■ Try it:
Please repeat exactly the lines from the one containing "[16:27.77-16:28.27]" through the last line of the records below, leaving out any pictures.

╭─ Input records

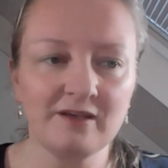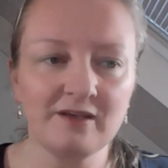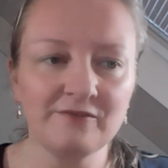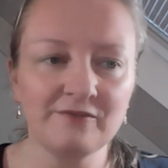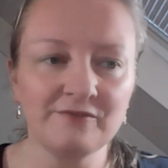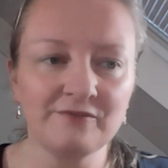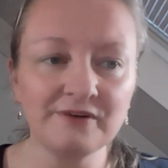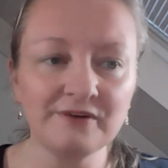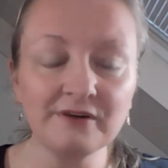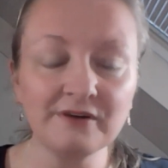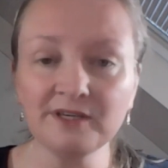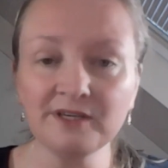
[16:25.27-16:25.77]

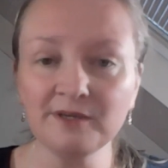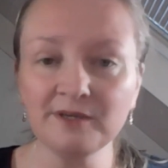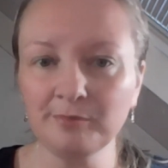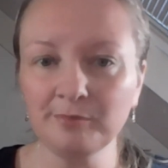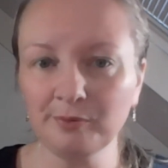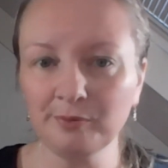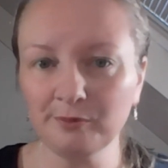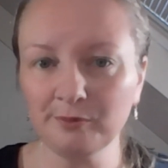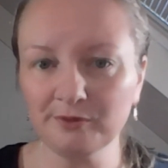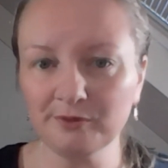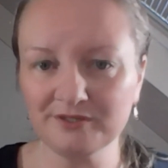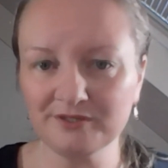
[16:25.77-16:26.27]
very
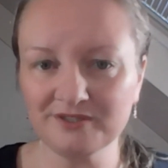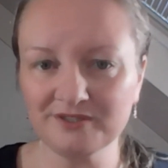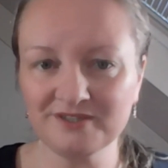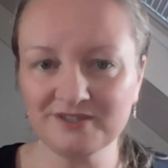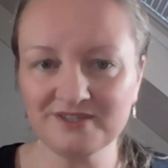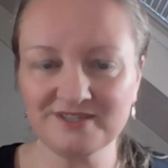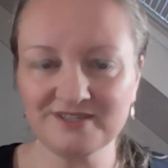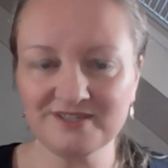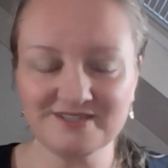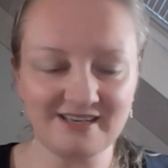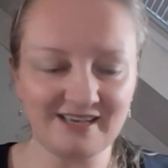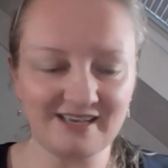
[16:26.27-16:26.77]
important,
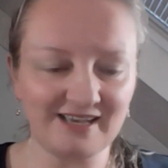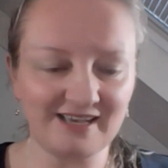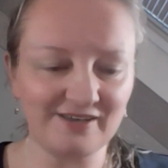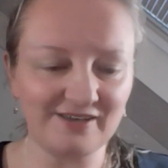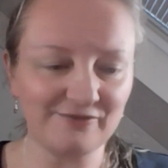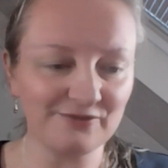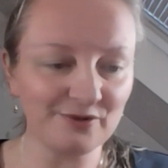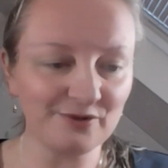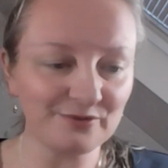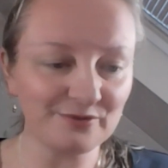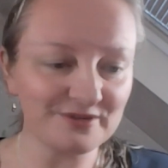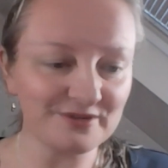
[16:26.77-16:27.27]
I've
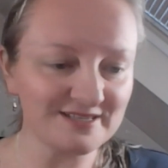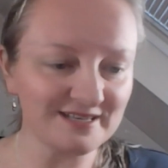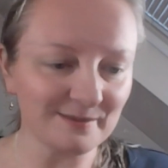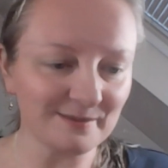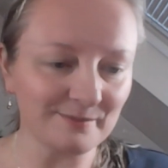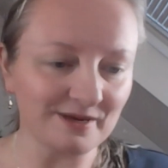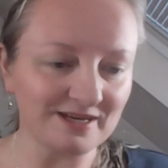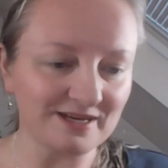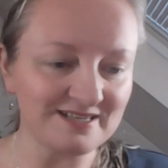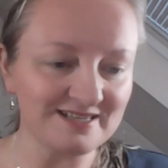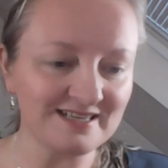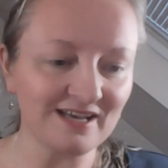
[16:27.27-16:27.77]
noticed that
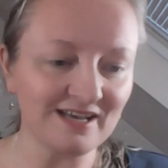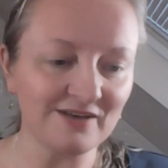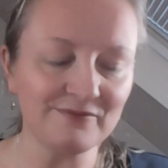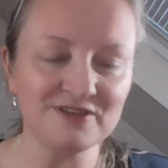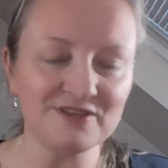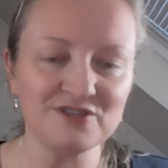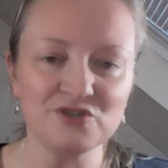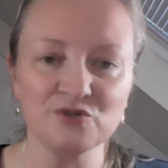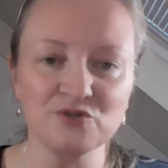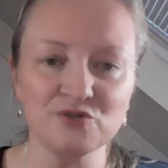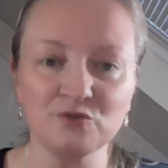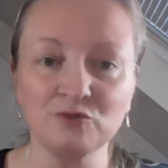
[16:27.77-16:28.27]
myself,
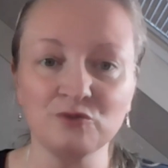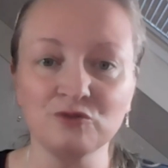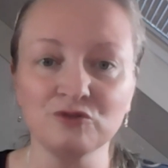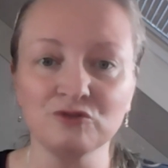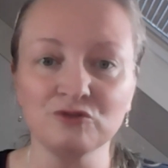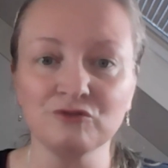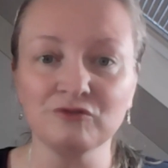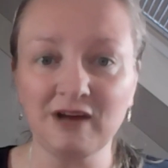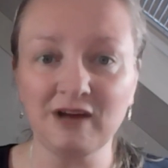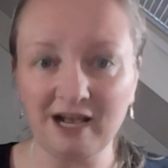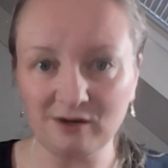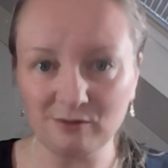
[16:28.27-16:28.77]
is to
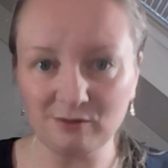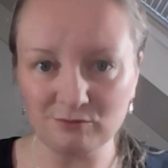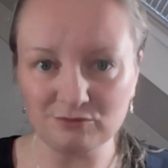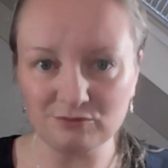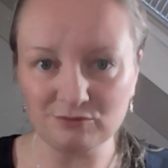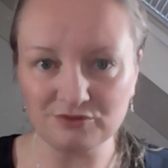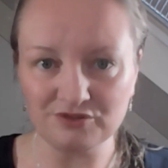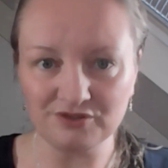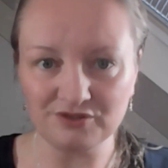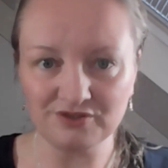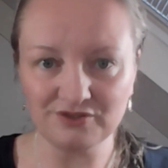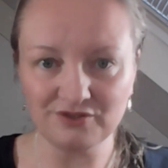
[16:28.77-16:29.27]

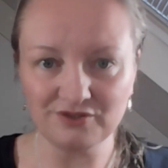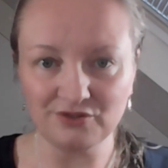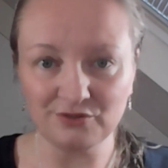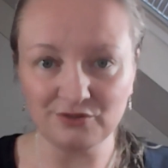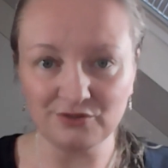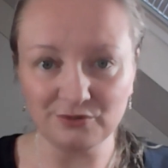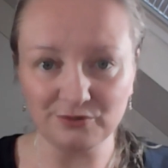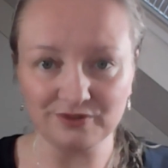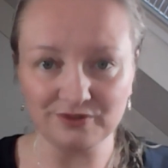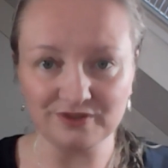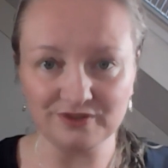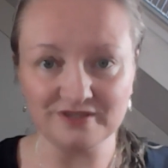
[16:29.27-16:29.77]
ground
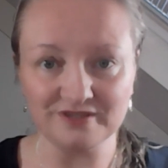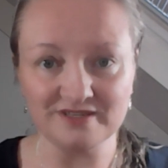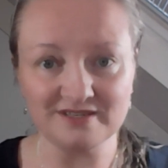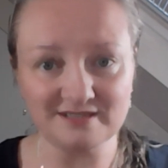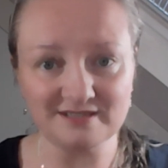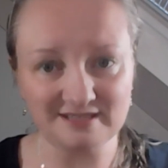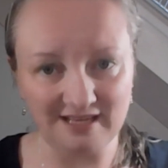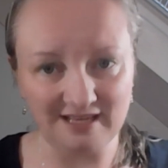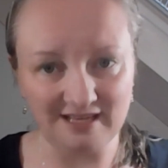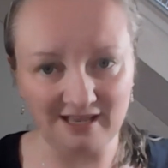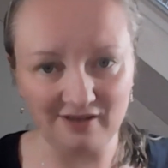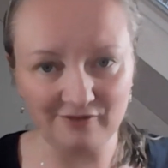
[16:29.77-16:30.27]

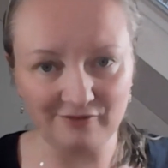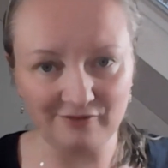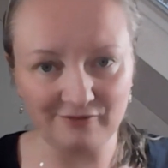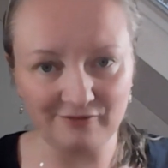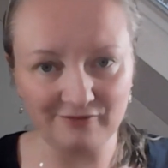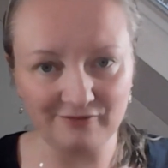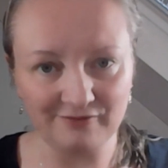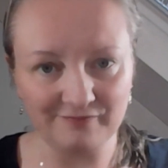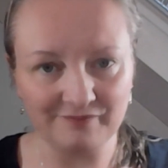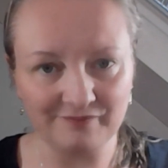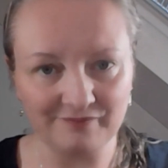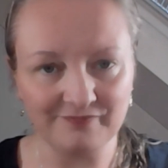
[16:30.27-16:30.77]

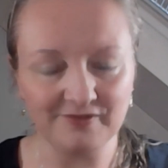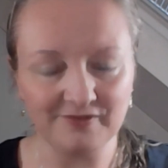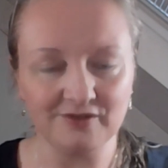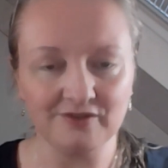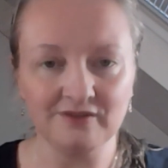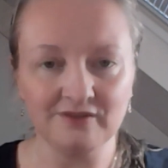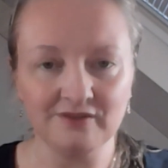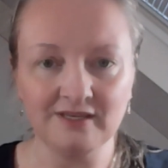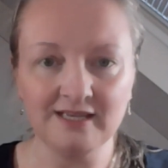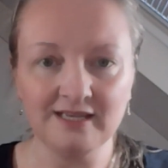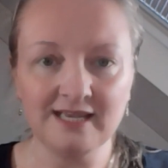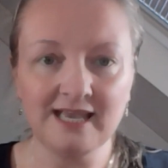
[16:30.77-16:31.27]
yourself.
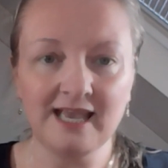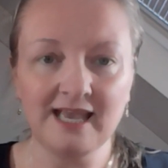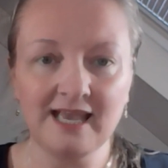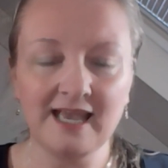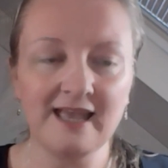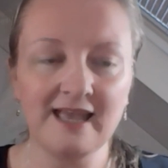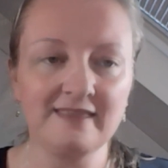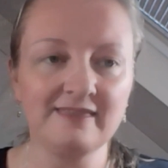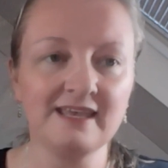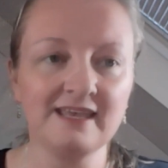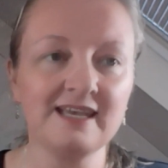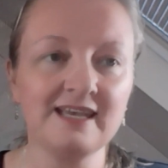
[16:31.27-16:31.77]

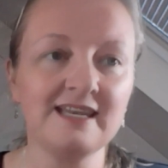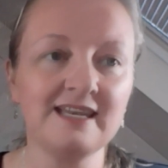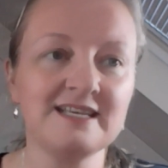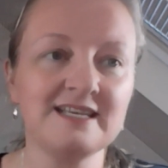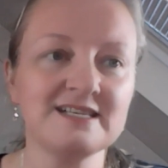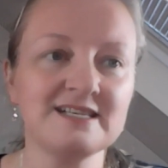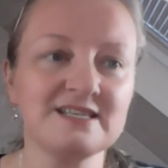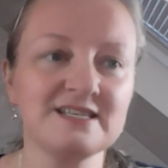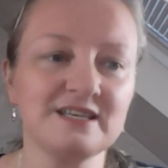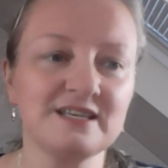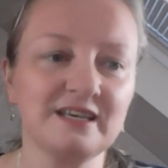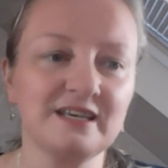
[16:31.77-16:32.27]
And that
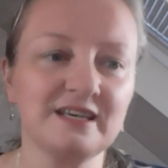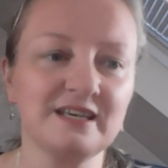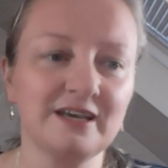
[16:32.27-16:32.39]
is,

╰─

■ Solved problem:
[16:27.77-16:28.27]
myself,
[16:28.27-16:28.77]
is to
[16:28.77-16:29.27]

[16:29.27-16:29.77]
ground
[16:29.77-16:30.27]

[16:30.27-16:30.77]

[16:30.77-16:31.27]
yourself.
[16:31.27-16:31.77]

[16:31.77-16:32.27]
And that
[16:32.27-16:32.39]
is,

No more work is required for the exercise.